■ MATERIAL FOR THE TASK:

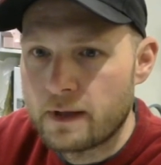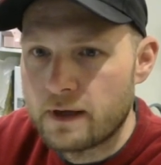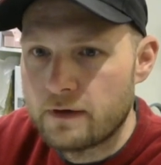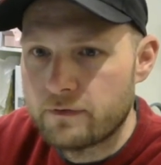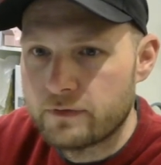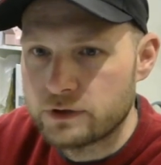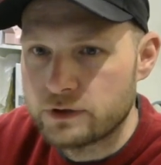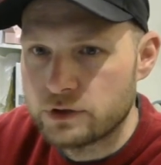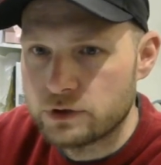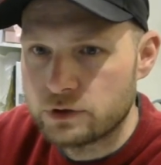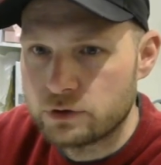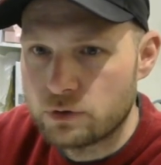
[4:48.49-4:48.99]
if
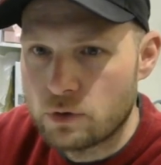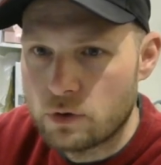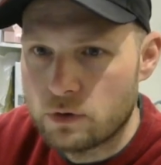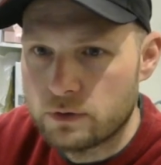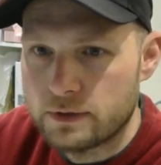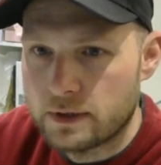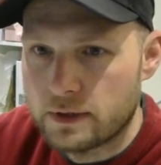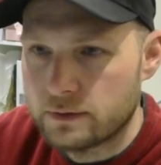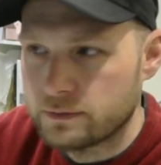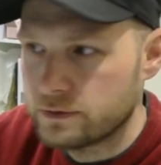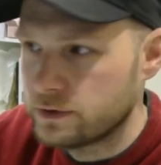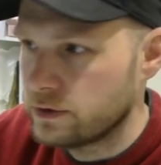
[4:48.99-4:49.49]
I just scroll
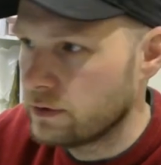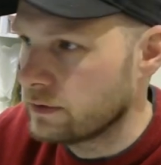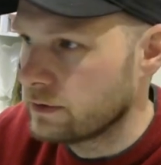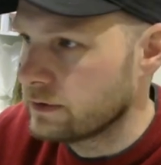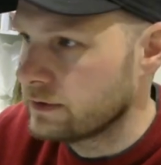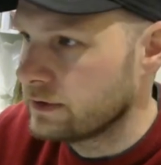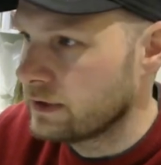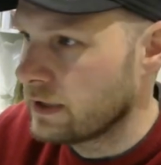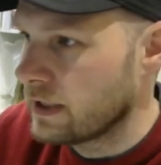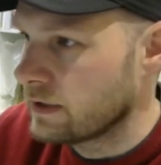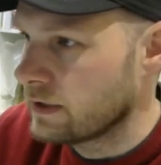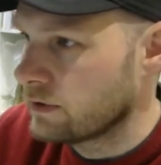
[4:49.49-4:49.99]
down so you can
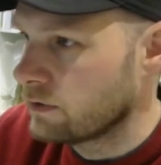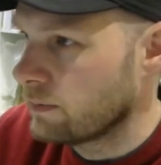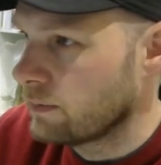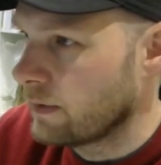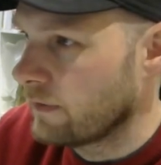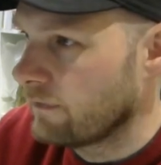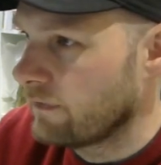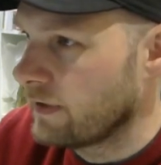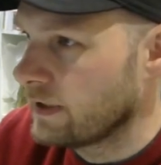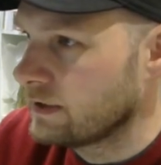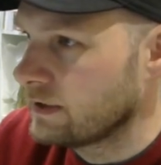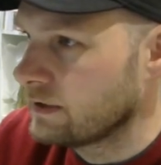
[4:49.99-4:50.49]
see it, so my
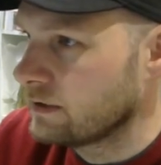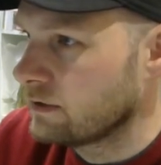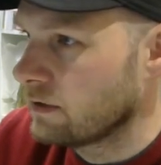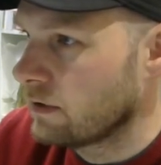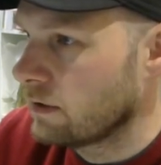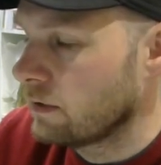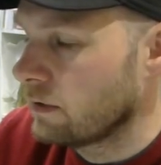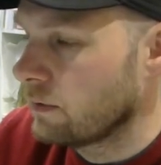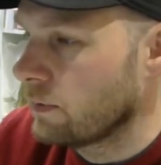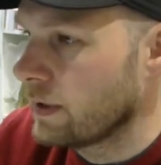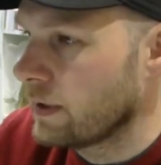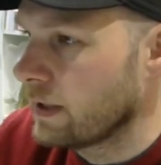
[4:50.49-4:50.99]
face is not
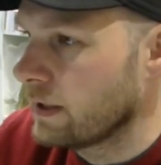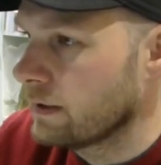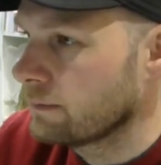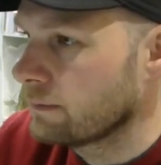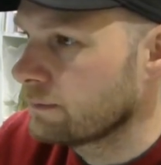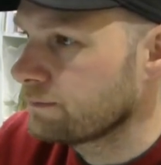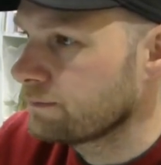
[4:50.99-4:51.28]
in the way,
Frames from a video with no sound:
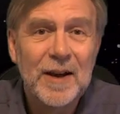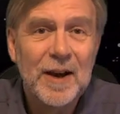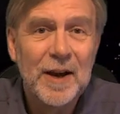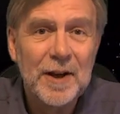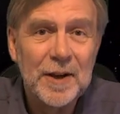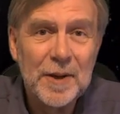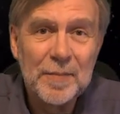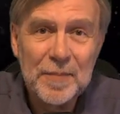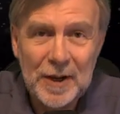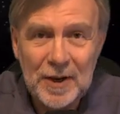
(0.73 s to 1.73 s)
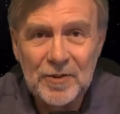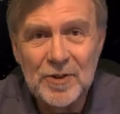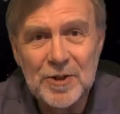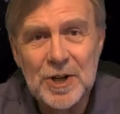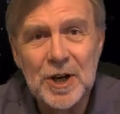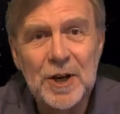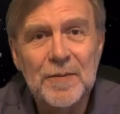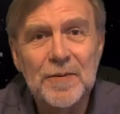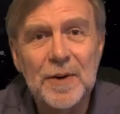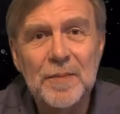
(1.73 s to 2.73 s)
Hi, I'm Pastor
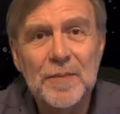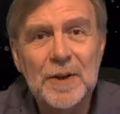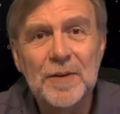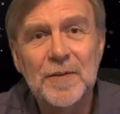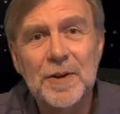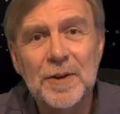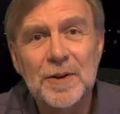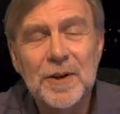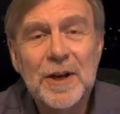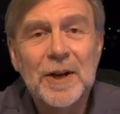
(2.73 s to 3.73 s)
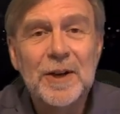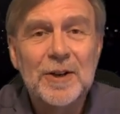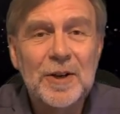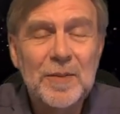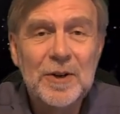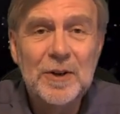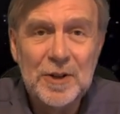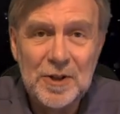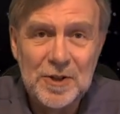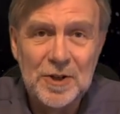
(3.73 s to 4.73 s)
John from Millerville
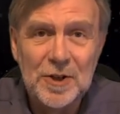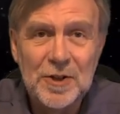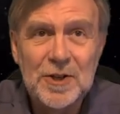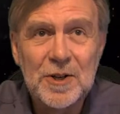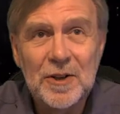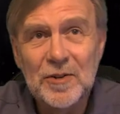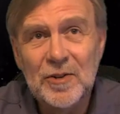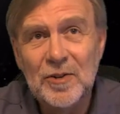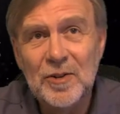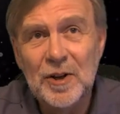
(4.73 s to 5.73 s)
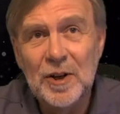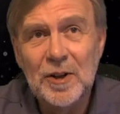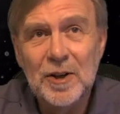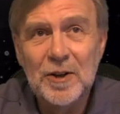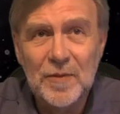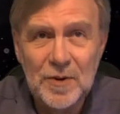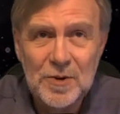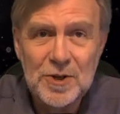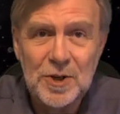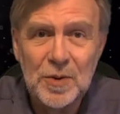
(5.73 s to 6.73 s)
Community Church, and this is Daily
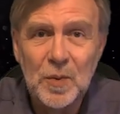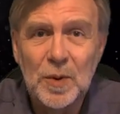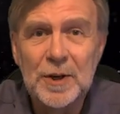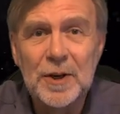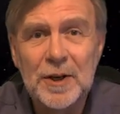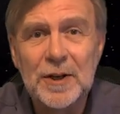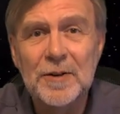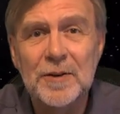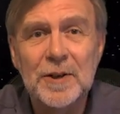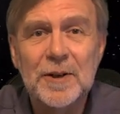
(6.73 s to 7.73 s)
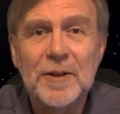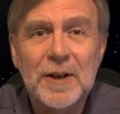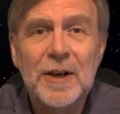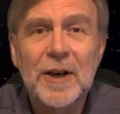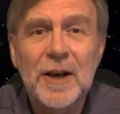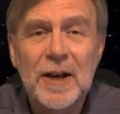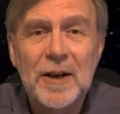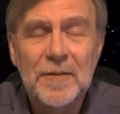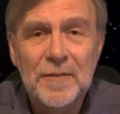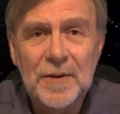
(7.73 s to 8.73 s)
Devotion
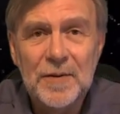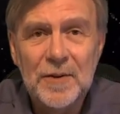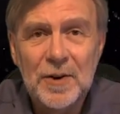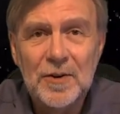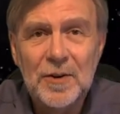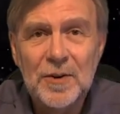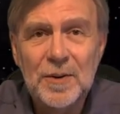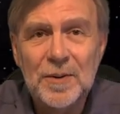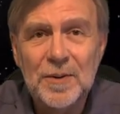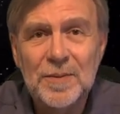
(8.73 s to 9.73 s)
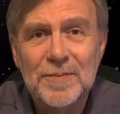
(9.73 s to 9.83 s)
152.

■ EXERCISE DETAILS: Every line from the one with "[4:49.99-4:50.49]" through the one with "(4.73 s to 5.73 s)" is to be reproduced exactly as written above, and the pictures are to be dropped.

■ RESULT BELOW:
[4:49.99-4:50.49]
see it, so my
[4:50.49-4:50.99]
face is not
[4:50.99-4:51.28]
in the way,
Frames from a video with no sound:
(0.73 s to 1.73 s)
(1.73 s to 2.73 s)
Hi, I'm Pastor
(2.73 s to 3.73 s)
(3.73 s to 4.73 s)
John from Millerville
(4.73 s to 5.73 s)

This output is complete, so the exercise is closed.